→ INPUT RECORDS
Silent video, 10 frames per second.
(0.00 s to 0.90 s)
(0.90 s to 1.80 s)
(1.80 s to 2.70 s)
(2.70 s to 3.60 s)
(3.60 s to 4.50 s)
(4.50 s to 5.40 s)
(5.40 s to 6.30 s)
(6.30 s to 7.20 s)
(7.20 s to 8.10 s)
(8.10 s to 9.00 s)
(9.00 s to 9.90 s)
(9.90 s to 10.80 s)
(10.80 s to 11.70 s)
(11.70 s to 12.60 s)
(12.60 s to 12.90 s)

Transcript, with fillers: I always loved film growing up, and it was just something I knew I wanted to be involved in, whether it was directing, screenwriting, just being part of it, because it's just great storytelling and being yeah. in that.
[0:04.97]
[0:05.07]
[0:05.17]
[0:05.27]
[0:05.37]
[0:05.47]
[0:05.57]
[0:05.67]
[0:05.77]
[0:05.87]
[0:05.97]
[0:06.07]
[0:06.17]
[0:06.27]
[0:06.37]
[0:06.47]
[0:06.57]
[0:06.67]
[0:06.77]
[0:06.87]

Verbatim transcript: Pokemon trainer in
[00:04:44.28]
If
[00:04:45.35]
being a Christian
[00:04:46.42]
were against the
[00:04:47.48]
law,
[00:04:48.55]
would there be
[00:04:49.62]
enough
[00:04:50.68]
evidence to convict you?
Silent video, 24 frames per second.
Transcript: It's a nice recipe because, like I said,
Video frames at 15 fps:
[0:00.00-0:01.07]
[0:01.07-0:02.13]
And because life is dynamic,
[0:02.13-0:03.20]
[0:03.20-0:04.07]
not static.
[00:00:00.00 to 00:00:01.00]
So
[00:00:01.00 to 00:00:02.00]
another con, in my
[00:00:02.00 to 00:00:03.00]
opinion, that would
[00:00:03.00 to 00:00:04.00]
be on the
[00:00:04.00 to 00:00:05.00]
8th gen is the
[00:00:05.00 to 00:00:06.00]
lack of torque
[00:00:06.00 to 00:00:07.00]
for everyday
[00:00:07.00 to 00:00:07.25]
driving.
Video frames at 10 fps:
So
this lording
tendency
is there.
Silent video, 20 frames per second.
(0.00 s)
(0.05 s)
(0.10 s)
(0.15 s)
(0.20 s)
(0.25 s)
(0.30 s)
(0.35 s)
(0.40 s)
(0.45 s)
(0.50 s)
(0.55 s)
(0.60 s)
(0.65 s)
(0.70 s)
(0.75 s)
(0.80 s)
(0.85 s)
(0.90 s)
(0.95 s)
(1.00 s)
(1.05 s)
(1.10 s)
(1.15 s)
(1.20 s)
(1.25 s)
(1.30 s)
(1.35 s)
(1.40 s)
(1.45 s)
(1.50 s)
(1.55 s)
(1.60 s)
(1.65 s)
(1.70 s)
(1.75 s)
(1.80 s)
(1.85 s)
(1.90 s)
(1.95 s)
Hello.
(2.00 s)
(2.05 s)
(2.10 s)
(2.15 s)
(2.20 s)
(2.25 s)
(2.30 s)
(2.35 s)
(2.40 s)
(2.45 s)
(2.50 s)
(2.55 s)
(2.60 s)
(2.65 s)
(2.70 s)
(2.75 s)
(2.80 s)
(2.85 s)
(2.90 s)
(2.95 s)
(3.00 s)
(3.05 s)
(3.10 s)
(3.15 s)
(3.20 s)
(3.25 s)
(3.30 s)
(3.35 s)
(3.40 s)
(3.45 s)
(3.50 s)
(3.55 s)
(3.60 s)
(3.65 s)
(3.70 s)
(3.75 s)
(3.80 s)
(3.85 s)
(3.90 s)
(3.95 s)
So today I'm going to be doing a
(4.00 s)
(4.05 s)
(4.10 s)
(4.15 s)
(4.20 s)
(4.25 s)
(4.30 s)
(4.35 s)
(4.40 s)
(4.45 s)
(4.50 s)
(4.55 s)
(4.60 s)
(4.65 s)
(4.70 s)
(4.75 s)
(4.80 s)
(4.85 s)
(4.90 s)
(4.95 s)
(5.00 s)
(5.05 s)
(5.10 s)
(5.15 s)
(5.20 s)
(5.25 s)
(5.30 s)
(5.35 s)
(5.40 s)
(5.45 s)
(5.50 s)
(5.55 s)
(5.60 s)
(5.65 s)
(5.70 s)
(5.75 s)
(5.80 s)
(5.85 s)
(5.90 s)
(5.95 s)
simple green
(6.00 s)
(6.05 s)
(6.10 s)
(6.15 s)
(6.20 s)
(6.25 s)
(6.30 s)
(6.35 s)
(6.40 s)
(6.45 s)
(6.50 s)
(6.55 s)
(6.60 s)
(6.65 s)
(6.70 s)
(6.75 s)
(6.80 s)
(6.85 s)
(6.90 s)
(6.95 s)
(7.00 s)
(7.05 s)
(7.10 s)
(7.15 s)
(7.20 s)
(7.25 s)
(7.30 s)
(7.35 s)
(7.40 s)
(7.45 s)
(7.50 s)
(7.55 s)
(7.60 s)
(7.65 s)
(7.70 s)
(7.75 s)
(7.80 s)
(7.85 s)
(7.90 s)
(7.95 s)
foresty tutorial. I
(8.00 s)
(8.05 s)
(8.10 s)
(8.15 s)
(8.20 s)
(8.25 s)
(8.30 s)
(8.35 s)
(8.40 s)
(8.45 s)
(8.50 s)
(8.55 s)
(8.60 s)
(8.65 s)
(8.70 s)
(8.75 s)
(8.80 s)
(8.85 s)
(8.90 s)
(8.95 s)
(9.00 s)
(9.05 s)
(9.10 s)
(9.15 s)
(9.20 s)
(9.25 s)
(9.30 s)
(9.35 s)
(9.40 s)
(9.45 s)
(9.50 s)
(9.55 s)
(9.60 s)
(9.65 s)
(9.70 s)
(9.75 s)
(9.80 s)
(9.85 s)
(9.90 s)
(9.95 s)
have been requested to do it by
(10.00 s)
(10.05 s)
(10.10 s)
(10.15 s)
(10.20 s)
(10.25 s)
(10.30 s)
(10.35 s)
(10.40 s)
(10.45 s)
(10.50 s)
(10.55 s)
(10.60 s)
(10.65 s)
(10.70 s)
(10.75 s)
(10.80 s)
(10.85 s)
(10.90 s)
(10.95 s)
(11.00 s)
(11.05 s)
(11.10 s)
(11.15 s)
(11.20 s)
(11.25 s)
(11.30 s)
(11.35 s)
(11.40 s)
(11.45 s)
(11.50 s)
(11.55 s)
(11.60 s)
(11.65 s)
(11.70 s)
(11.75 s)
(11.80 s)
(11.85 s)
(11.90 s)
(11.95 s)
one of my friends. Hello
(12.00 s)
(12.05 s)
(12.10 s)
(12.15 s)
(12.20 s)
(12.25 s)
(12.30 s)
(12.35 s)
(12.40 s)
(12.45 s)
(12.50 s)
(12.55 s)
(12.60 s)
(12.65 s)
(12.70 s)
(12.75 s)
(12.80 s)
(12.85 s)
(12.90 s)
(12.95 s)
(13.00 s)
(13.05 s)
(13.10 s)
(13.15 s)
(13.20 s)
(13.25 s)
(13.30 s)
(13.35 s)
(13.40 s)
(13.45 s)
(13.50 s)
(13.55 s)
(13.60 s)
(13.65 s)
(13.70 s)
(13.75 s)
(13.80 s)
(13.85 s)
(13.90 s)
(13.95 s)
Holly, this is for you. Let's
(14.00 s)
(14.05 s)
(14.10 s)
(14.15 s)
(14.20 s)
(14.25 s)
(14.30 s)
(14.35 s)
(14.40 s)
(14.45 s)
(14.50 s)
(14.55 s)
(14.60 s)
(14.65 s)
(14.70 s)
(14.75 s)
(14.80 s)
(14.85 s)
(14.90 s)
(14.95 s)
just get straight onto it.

→ WHAT YOU NEED TO DO
In the reply, include exactly the lines from the beginning of the entries above through the line holding "(9.90 s to 10.80 s)", and nothing besides.

→ RESPONSE
Silent video, 10 frames per second.
(0.00 s to 0.90 s)
(0.90 s to 1.80 s)
(1.80 s to 2.70 s)
(2.70 s to 3.60 s)
(3.60 s to 4.50 s)
(4.50 s to 5.40 s)
(5.40 s to 6.30 s)
(6.30 s to 7.20 s)
(7.20 s to 8.10 s)
(8.10 s to 9.00 s)
(9.00 s to 9.90 s)
(9.90 s to 10.80 s)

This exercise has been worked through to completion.